### EXERCISE DIRECTIONS:
Nothing but an exact copy is asked for: the lines in the material below from the one with "[0:13.00-0:14.00]" through the one with "Lip reading: I", pictures excluded.

──────── MATERIAL TO PROCESS ────────

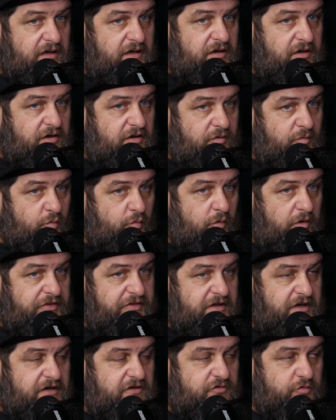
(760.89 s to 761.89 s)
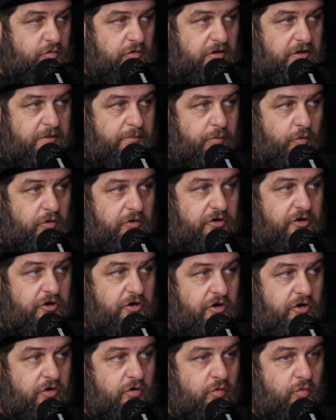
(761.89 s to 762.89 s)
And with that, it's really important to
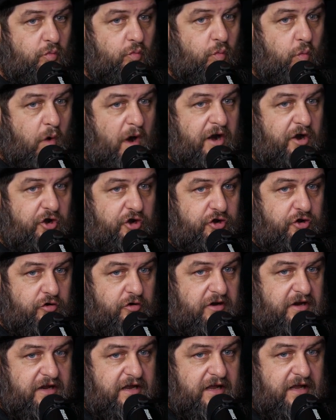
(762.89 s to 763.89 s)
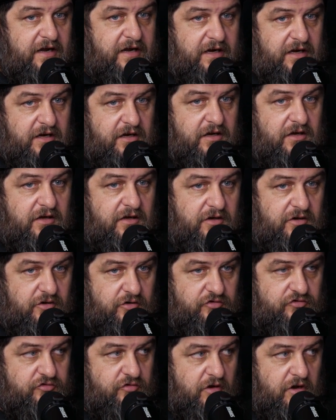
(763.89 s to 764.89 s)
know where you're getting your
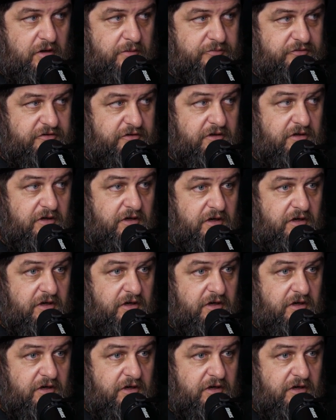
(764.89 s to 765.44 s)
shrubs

────────
──────── MATERIAL TO PROCESS ────────

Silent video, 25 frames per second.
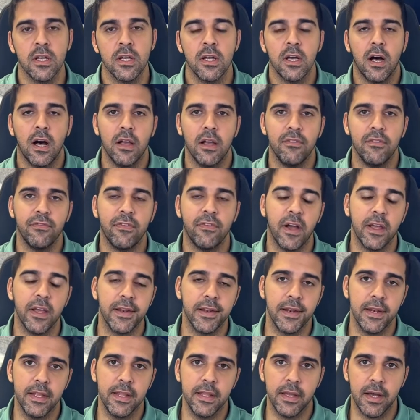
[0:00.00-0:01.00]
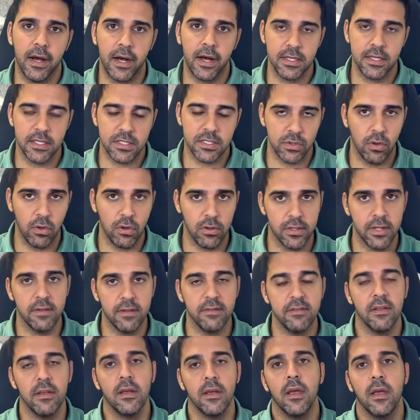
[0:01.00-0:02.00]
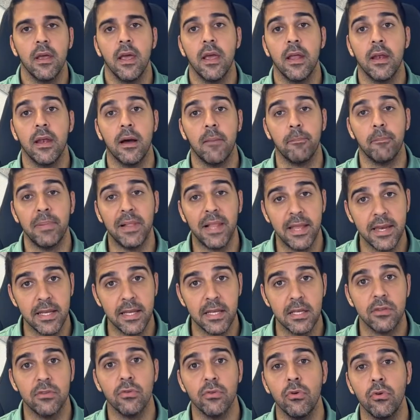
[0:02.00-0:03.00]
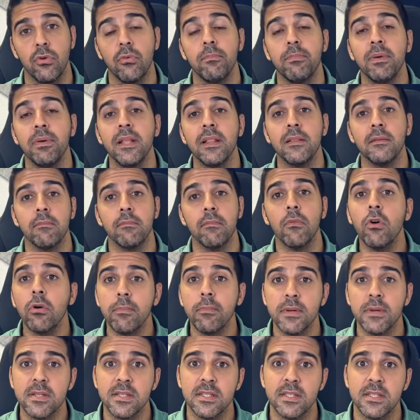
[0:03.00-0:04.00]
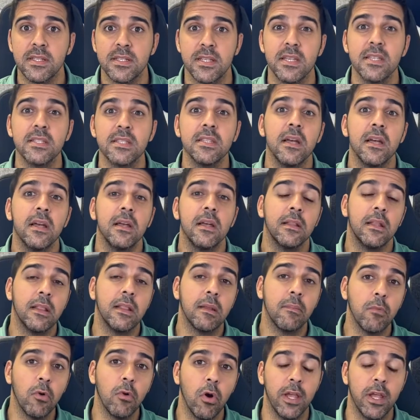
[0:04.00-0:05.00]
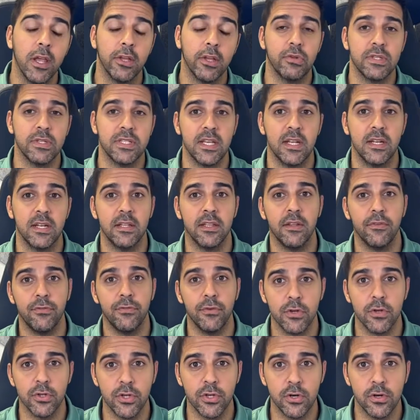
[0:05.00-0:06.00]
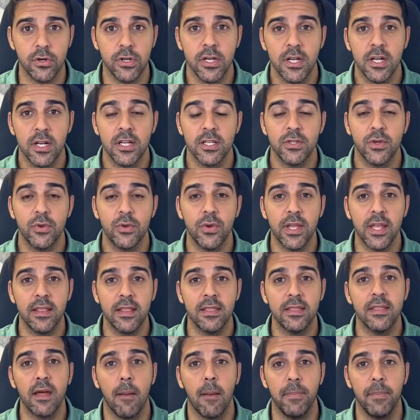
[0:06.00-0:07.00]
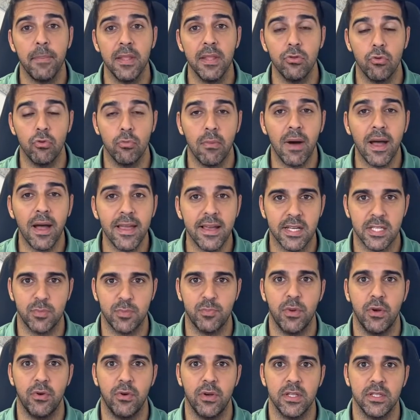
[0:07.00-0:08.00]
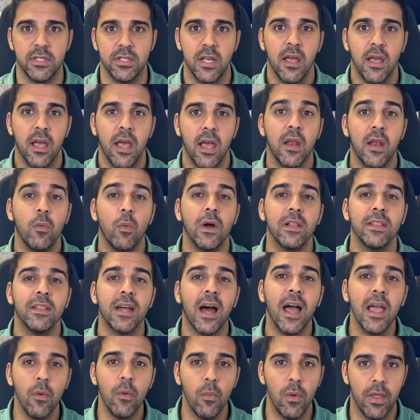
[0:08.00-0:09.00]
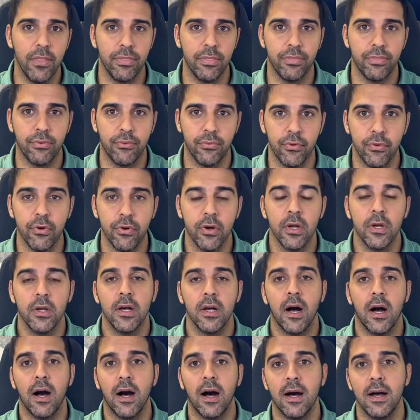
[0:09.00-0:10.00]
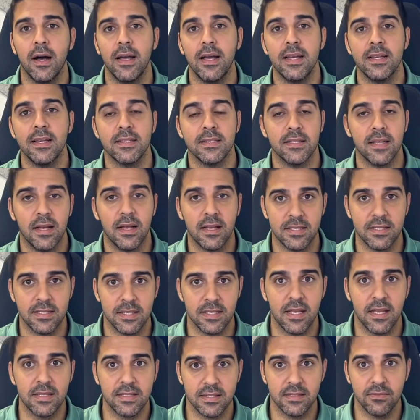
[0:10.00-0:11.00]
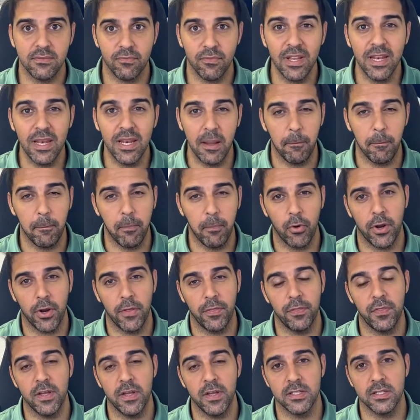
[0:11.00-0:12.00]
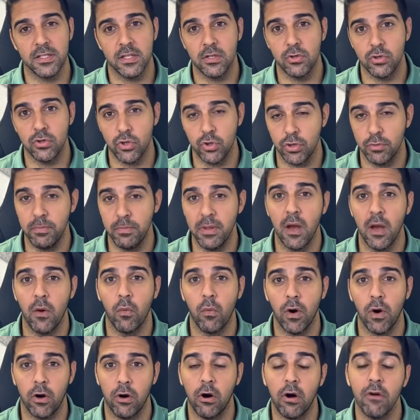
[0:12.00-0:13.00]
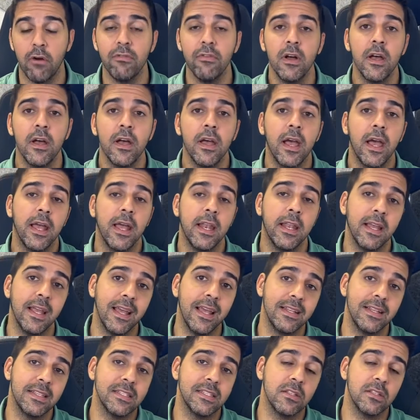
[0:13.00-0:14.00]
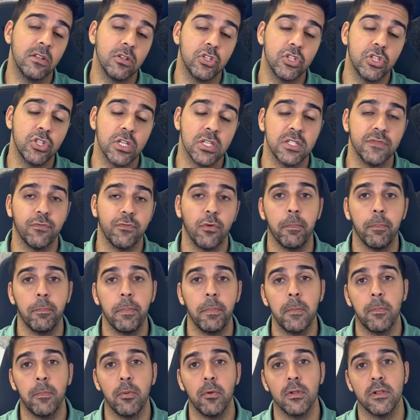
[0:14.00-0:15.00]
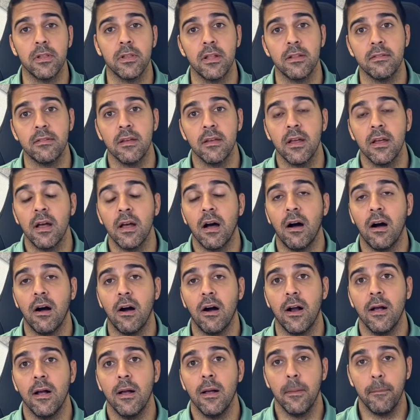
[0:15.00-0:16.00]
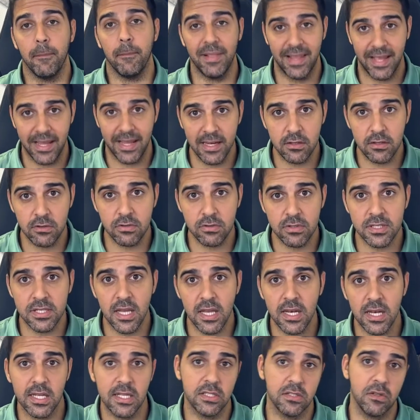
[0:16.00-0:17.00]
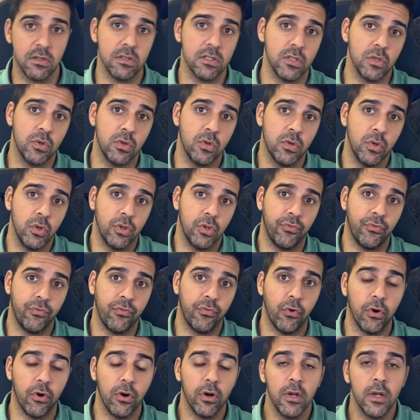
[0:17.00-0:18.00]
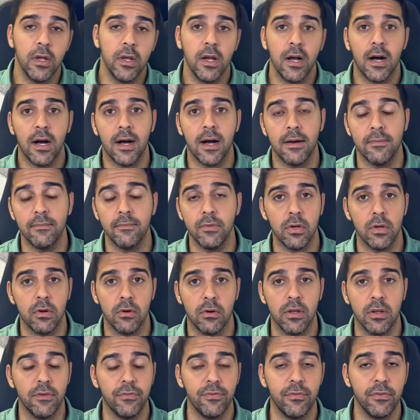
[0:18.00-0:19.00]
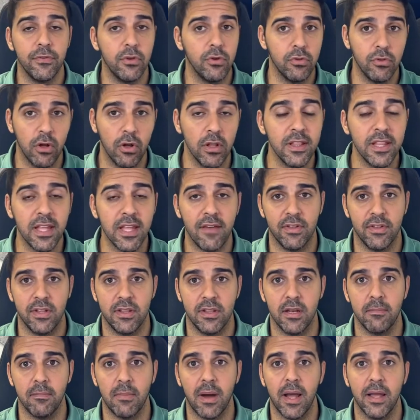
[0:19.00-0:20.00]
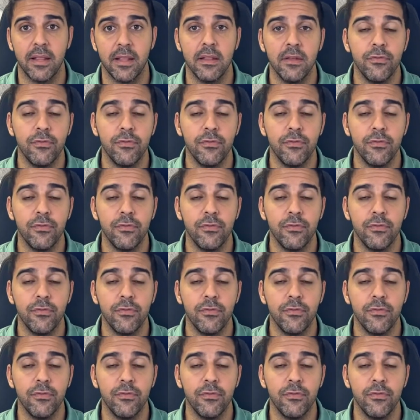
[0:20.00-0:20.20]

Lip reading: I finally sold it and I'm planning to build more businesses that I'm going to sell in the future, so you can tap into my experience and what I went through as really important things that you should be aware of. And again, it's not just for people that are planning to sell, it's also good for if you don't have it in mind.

────────

### ANSWER FOR THE TASK:
[0:13.00-0:14.00]
[0:14.00-0:15.00]
[0:15.00-0:16.00]
[0:16.00-0:17.00]
[0:17.00-0:18.00]
[0:18.00-0:19.00]
[0:19.00-0:20.00]
[0:20.00-0:20.20]

Lip reading: I finally sold it and I'm planning to build more businesses that I'm going to sell in the future, so you can tap into my experience and what I went through as really important things that you should be aware of. And again, it's not just for people that are planning to sell, it's also good for if you don't have it in mind.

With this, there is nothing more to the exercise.